RACDCERT GENCERT ID(<userID>) SUBJECTSDN(CN('<LPAR FQDN>') OU('<org

unit>') O('<org>') C('<country code>')) SIZE(2048) WITHLABEL('<server certificate label>') KEYUSAGE(HANDSHAKE SIGNWITH(CERTAUTH

LABEL('<certificate authority label>')) ALTNAME(IP(<mainframe IP address>) DOMAIN('<LPAR FQDN>'))

where:

Command

Description

<userID>

The userID of the certificate owner. This

must be the userID that is assigned to the Ironstream agent.

<LPAR FQDN>

The CN parameter and the DOMAIN parameter, with the fully qualified domain

name of the LPAR.

<org unit>

Your organization’s unit.

<org>

Your organization’s name.

<country code>

The two-character country code of your organization.

<server certificate label>

The label for this certificate. For easy identification, it is best to use a descriptive

name that includes the LPAR name.

<certificate authority label>

The label assigned to the certificate authority with a private key that will be used to sign the certificate. This is the

certificate authority connected in step 2.

(<mainframe IP address>

The fully qualified numeric IP address of the mainframe.

  1. Generate the client certificate and key by applying this command:

RACDCERT GENCERT ID(<userID>) SUBJECTSDN(CN('<proxy FQDN>')

OU('<org unit>') O('<org>') C('<country code>')) SIZE(2048) WITHLABEL('<client certificate label>') KEYUSAGE(HANDSHAKE) SIGNWITH(CERTAUTH LABEL('<certificate authority label>')) ALTNAME(IP(<proxy IP address>) DOMAIN('<proxy FQDN>'))

where:

Command

Description

<userID>

The userID of the certificate owner. This must be the userID that is assigned to the Ironstream agent.

<proxy FQDN>

The CN parameter and the DOMAIN parameter, with the fully qualified domain name of the server on which the Ironstream client (proxy server) is installed.

<org unit>

Your organization’s unit.

<org>

Your organization’s name.

<country code>

The two-character country code of your organization.

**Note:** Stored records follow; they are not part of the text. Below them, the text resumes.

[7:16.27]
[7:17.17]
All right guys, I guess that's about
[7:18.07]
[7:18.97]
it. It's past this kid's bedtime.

<client certificate label>

The label for this certificate. For easy identification it is best to use a descriptive

name that includes the LPAR name.

<certificate authority label>

The label assigned to the certificate authority with a private key that will be used to sign the certificate. This is the

certificate authority connected in step 2.

<proxy IP address>

The fully qualified numeric IP address of the server on which the Ironstream client (proxy server) is installed.

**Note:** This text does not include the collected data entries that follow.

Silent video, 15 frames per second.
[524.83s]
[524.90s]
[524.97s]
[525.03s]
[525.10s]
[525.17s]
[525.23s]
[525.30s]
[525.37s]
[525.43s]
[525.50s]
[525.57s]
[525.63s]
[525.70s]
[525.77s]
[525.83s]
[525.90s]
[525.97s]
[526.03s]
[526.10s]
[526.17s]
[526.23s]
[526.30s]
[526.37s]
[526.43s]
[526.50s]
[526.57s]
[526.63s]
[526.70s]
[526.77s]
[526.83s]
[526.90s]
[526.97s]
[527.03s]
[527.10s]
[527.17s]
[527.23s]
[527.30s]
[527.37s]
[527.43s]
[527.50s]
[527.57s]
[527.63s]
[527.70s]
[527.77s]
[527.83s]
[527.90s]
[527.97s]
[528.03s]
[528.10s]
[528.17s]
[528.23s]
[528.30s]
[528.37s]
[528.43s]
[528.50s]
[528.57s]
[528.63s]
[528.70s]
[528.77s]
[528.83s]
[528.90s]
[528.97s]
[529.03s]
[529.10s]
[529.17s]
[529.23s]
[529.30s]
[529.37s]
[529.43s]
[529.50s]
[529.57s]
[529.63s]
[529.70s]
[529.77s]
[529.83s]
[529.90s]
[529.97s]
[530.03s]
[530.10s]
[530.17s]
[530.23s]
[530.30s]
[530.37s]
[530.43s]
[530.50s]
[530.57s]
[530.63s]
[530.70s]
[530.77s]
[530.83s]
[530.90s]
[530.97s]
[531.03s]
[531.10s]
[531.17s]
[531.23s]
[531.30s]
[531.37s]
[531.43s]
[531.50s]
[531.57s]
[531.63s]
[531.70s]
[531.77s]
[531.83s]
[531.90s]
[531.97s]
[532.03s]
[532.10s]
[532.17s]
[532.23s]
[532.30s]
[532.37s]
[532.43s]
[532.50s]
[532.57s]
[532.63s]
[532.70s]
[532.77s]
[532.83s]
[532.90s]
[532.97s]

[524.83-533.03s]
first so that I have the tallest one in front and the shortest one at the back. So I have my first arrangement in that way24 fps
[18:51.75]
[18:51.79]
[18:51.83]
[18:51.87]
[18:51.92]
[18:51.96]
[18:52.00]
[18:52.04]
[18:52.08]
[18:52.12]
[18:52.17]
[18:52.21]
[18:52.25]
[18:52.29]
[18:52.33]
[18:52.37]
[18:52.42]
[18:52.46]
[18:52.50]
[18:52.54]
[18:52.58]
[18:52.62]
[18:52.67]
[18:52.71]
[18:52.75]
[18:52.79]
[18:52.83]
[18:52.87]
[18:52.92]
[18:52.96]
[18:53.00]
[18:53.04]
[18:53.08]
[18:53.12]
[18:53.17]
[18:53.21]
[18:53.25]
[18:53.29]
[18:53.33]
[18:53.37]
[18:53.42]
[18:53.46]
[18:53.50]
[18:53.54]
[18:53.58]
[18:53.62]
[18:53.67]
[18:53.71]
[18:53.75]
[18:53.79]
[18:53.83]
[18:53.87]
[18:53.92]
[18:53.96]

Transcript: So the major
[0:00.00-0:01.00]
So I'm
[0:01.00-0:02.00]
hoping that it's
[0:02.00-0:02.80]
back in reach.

  1. Export the client certificate and key by applying this command:

RACDCERT EXPORT (LABEL('<certificate authority label>')) ID(<userID>) DSN(<output data set name>) FORMAT(PKCS12DER)

PASSWORD('<pkcs12 password>')

where:

Command

Description

<certificate authority label>

The label of the certificate that is being exported. This should be the same label that was used in step 4 to generate the client certificate.

<userID>

The userID of the certificate owner. This must be the userID that is assigned to the Ironstream agent.

<output data set name>

The name of the data set that is to contain the certificate.

<pkcs12 password>

The password to use for PKCS #12 package encryption.

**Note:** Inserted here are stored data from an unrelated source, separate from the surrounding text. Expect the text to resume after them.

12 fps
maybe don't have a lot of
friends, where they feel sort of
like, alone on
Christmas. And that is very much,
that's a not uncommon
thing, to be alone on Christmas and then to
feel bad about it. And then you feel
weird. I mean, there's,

  1. Transfer the exported PKCS12 file to the MID or Probe server using binary transfer and enter the name into the mainframe configuration in the web configuration interface.

  2. Connect the mainframe LPAR server certificate to the keyring for this LPAR by applying this command:

RACDCERT CONNECT(ID(<userID>) LABEL('<server certificate label>') RING(<name of the new key ring>) DEFAULT) ID(<userID>)

where:

Command

Description

<userID>

The userID of the certificate owner. This must be the userID that is assigned to the Ironstream agent.

<server certificate label>

The label of the certificate created by step 3.

<name of the new key ring>

The name of the key ring created by step 1.

  1. To activate the changes, execute the RACF command:

SETROPTS RACLIST(DIGTCERT, DIGTRING) REFRESH

  1. The RACF keyring name must be specified on the agent’s TCP parameter line. In the KEYF parameter, specify the ID that owns the key ring (<userID>) followed by a “/” and the name of the key ring for the LPAR. For example:

TCP 6106 6107 TLS=Y KEYF=start2/TREX_RING STAF=-

Note: The STAF parameter must contain a “-” to indicate there is no stash file. If the userID owning the keyring is different than the agent started task ID, the agent started task ID must have access to the keyring.